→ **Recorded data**
........

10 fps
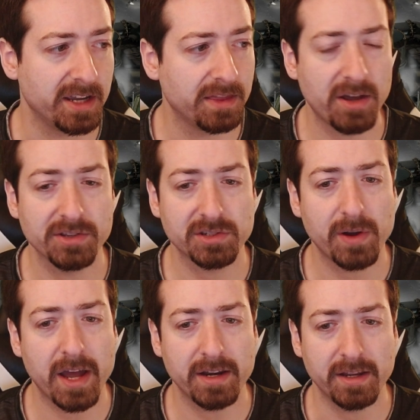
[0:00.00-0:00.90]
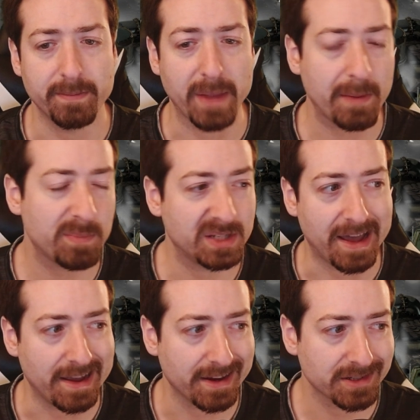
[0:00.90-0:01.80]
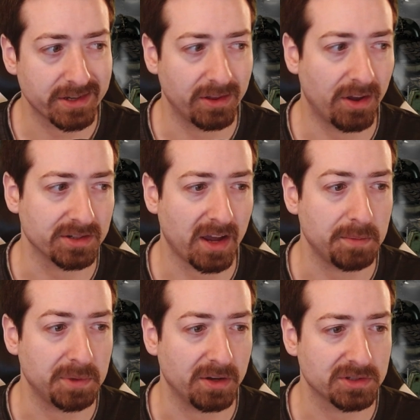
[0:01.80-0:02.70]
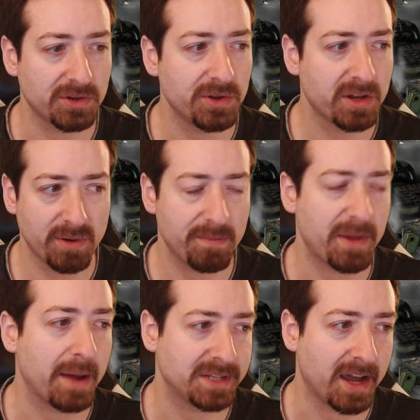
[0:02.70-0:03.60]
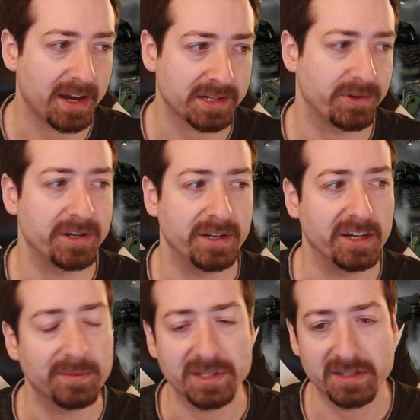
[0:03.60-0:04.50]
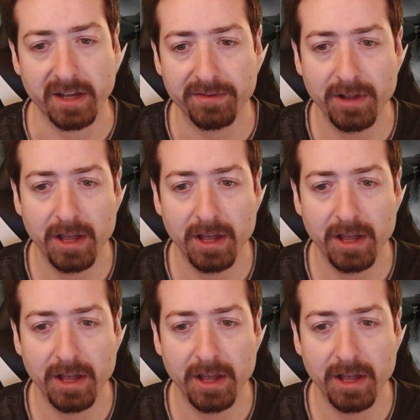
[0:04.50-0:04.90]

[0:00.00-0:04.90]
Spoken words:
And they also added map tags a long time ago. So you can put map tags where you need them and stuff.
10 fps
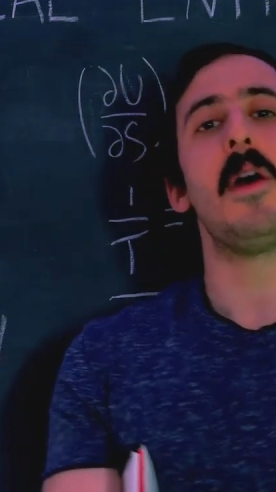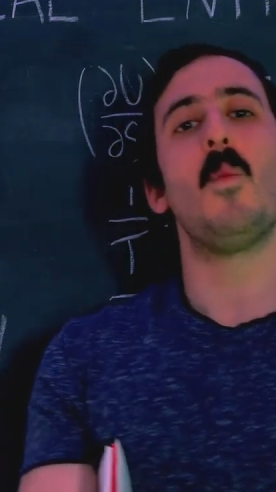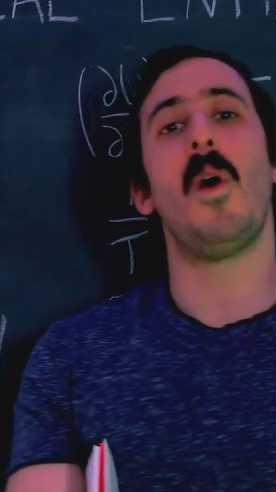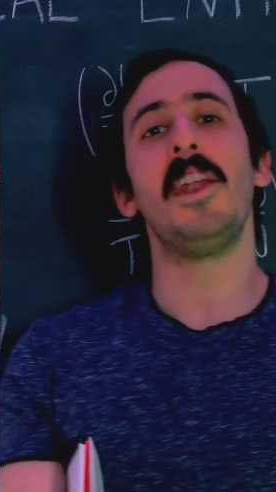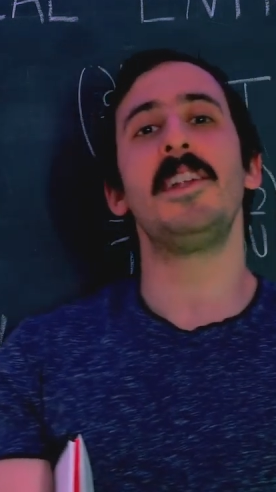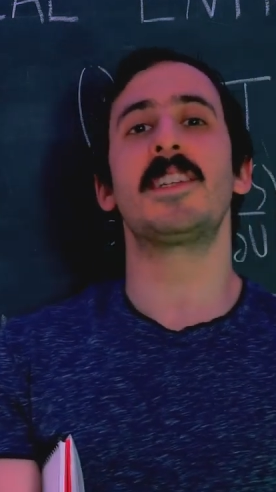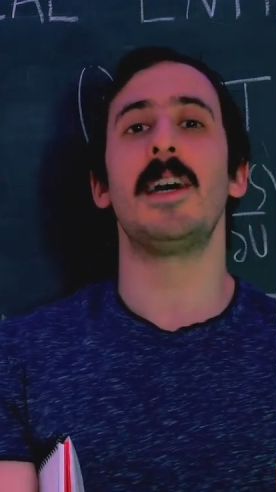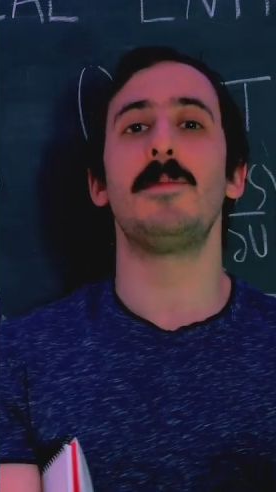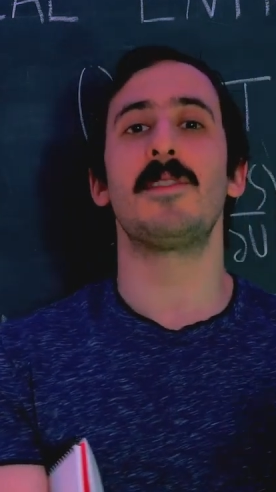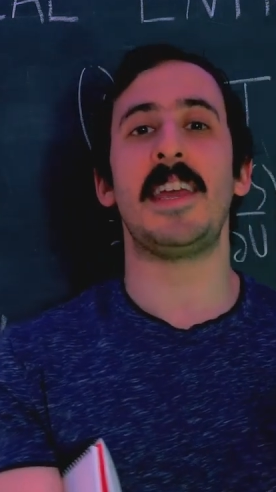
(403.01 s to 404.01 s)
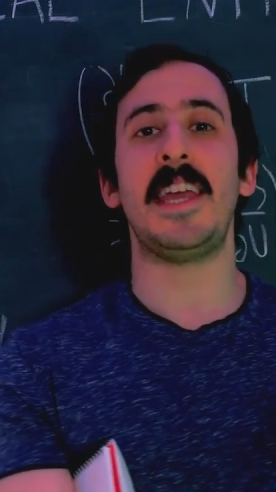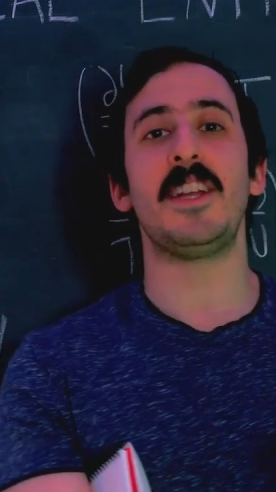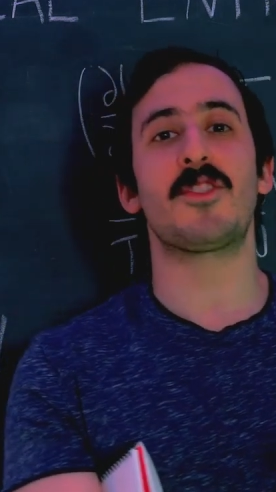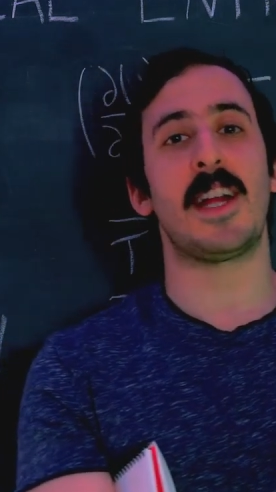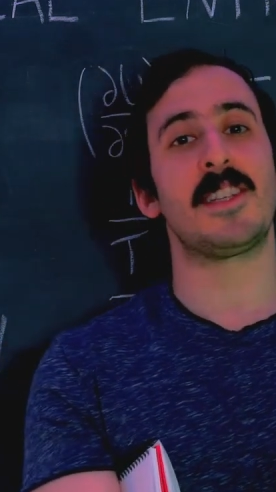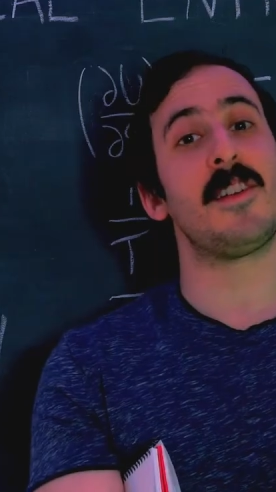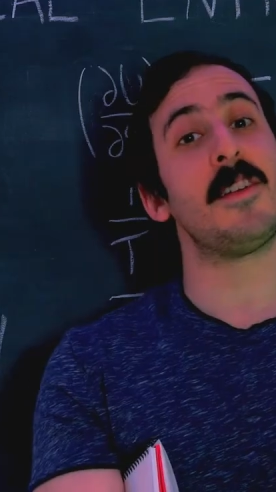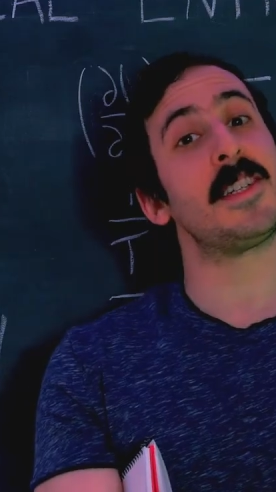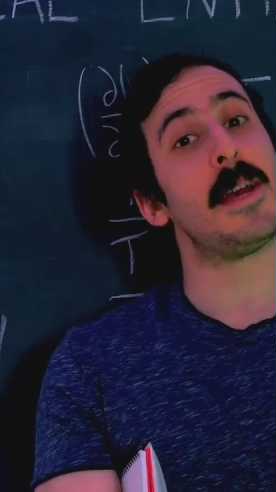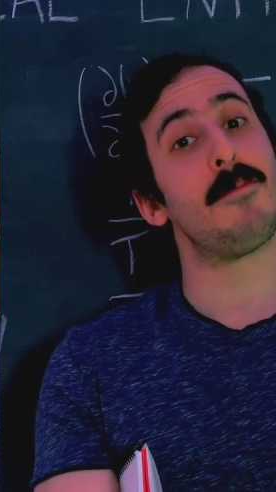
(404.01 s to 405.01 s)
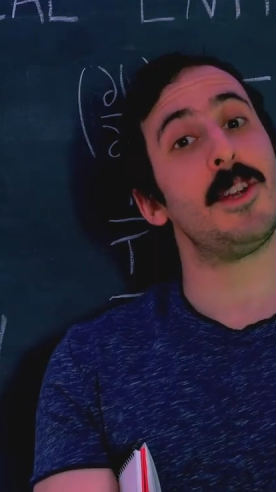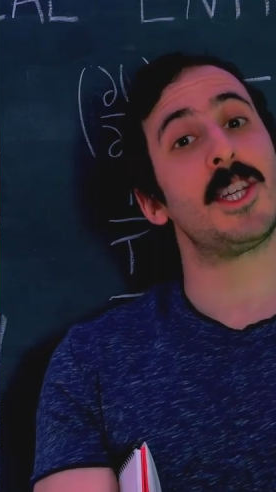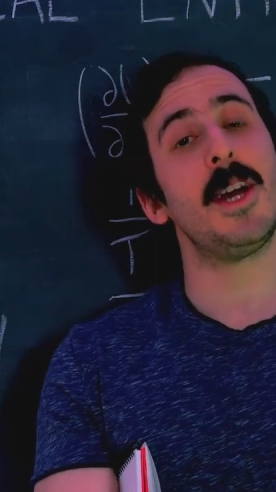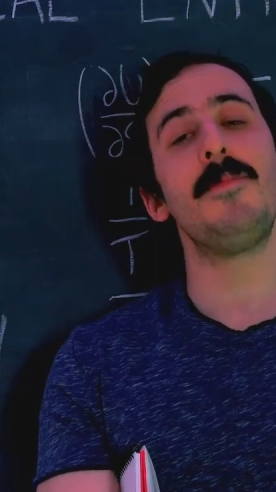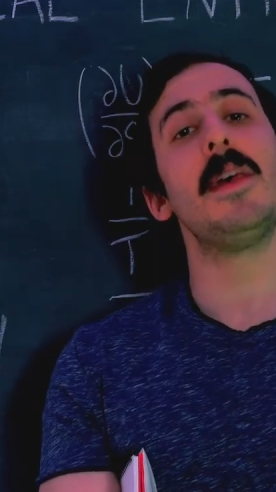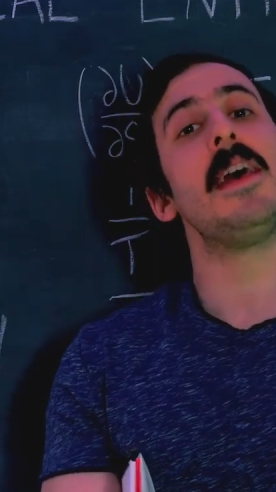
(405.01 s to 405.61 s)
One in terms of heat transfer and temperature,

........

→ **YOUR INSTRUCTIONS**
Would you output the data exactly, without any of its images?

→ **ANSWER TO THIS PROBLEM**
10 fps
[0:00.00-0:00.90]
[0:00.90-0:01.80]
[0:01.80-0:02.70]
[0:02.70-0:03.60]
[0:03.60-0:04.50]
[0:04.50-0:04.90]

[0:00.00-0:04.90]
Spoken words:
And they also added map tags a long time ago. So you can put map tags where you need them and stuff.
10 fps
(403.01 s to 404.01 s)
(404.01 s to 405.01 s)
(405.01 s to 405.61 s)
One in terms of heat transfer and temperature,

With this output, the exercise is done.